Yes, there were some issues with drops for Enunwa, but as a seventh-round project out of a run-heavy program at Nebraska, there were bound to be some bumps in the road. With improved consistency in holding on to the ball, Enunwa could be a vital piece of Gailey’s offense.
The receiver has already made a strong impression superstar Brandon Marshall who referred to Enunwa as “one of my favorite receivers I’ve ever played with because nobody else s asked to do the things he does” in referring to Enunwa’s hard-nosed playing style at H-back during an interview with JetNation.com earlier this off-season.
Enunwa’s physicality and his willingness to “stick his face in the fan” makes him a candidate for continued reps on the inside, while his 4.4 speed and pedigree also make him an option to line up outside to challenge defenses deep.
Having Forte to move around from the backfield to the slot and Enunwa who can line up at just about any receiver spot as well as H-back, the return of tight end/H-Back Jace Amaro will only add to the number of options Gailey has.
Amaro spent the majority of his time in the slot at Texas Tech when he caught 106 passes for 1,352 yards and 7 scores before being chosen
by the Jets two seasons ago. Even still, Amaro envisions himself as being able to play in a more traditional tight end role, which could benefit Gang Green immensely.

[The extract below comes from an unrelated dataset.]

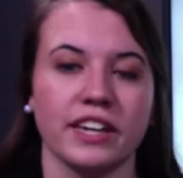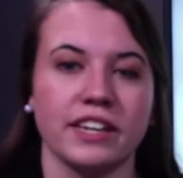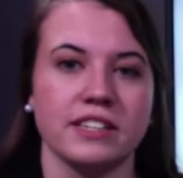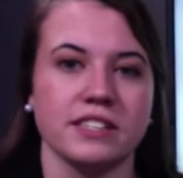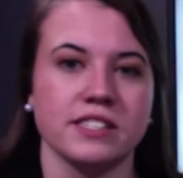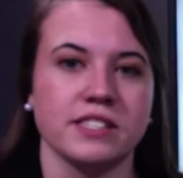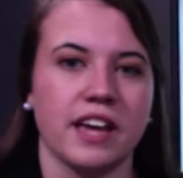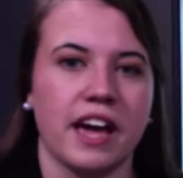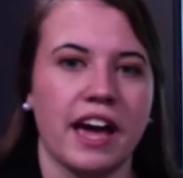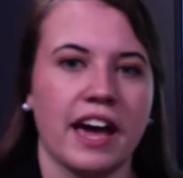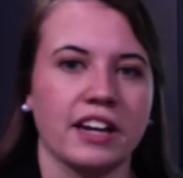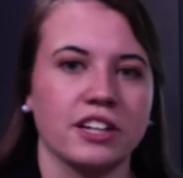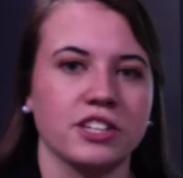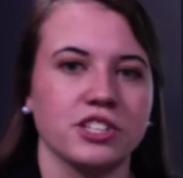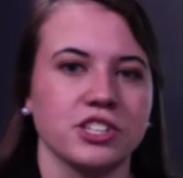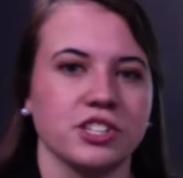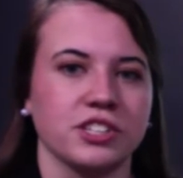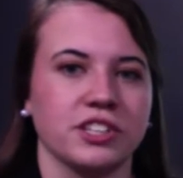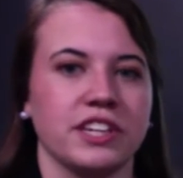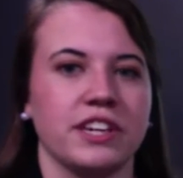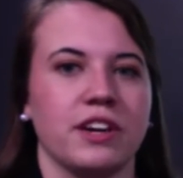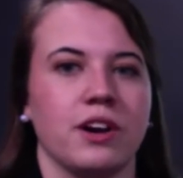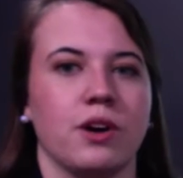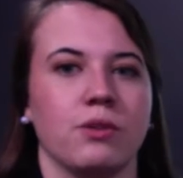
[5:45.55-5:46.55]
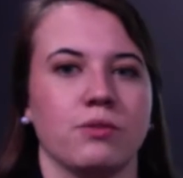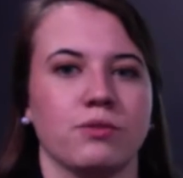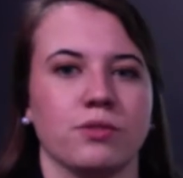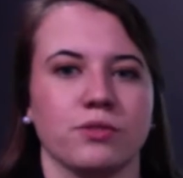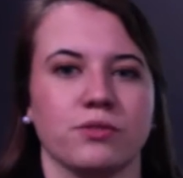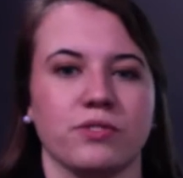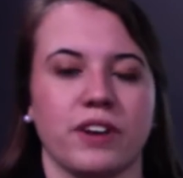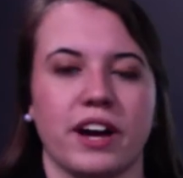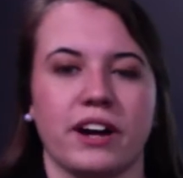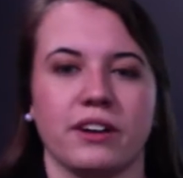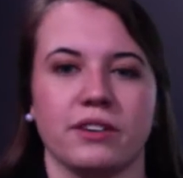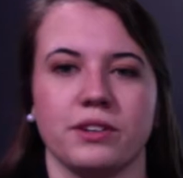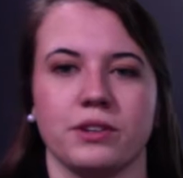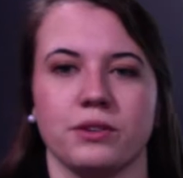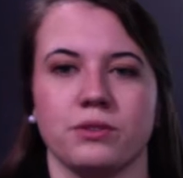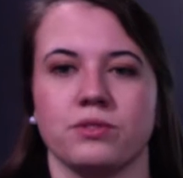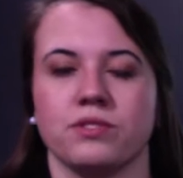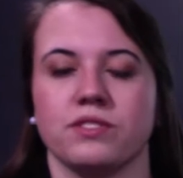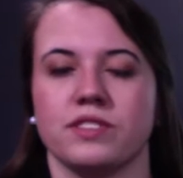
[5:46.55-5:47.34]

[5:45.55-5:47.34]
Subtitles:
is actually overvalued.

The two biggest concerns regarding Amaro are his inconsistent hands (six drops as a rookie) and his questionable blocking when he moves from the slot to the tight end or H-back position. Blocking isn’t something he was asked to do a great deal of in college but the Jets would like to see him become a more well-rounded player. If he’s productive enough, Gailey will find a way to incorporate Amaro into his scheme one way or another.
As a rookie, there are some encouraging, but also misleading statistics regarding Amaro’s up and down production.
He did lead all rookie tight ends in receptions with 38, but more than a quarter of those receptions came in a single game against the Denver Broncos when he hauled in 10 receptions for 68 yards and a touchdown. In the rest of his games (13 total), Amaro had just 28 catches and 277 yards, good for just over 2 catches and 21 yards per game.
Despite rumors of Amaro’s roster spot being in jeopardy, his size and versatility paired with the Jets lack of options at the tight end position should mean he sticks on the final 53 and joins Marshall, Decker, Forte and Enunwa on Gailey’s chess board, hoping to resemble a king more than a pawn.